Stored data:
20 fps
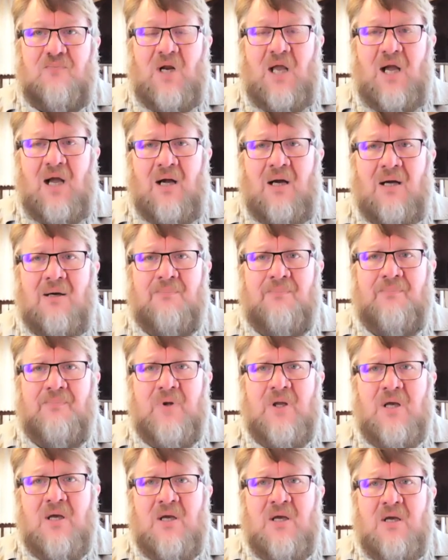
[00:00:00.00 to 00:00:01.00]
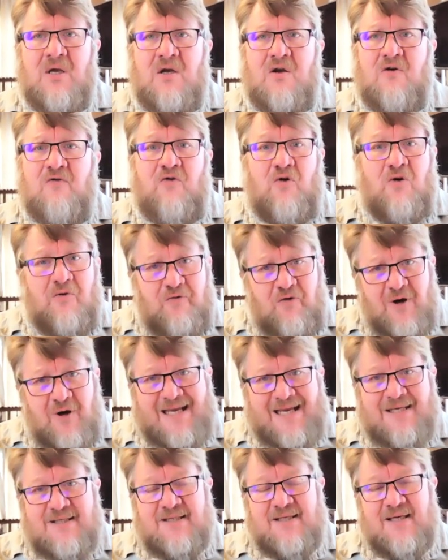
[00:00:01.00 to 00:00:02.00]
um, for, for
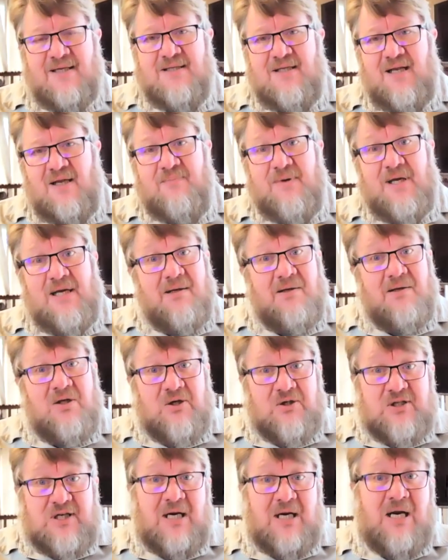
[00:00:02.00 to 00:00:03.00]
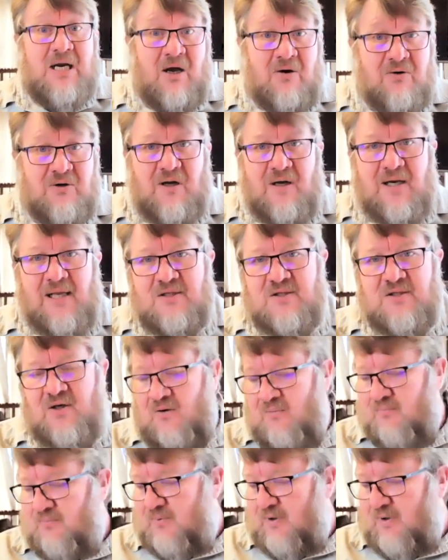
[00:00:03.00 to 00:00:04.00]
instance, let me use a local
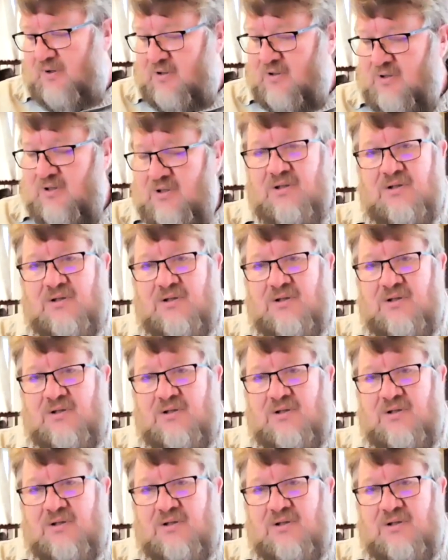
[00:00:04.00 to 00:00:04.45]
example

### THE TASK
Every line from the one with "[00:00:00.00 to 00:00:01.00]" through the end of the records above belongs in the answer, copied exactly; no picture does.

### EXERCISE OUTPUT
[00:00:00.00 to 00:00:01.00]
[00:00:01.00 to 00:00:02.00]
um, for, for
[00:00:02.00 to 00:00:03.00]
[00:00:03.00 to 00:00:04.00]
instance, let me use a local
[00:00:04.00 to 00:00:04.45]
example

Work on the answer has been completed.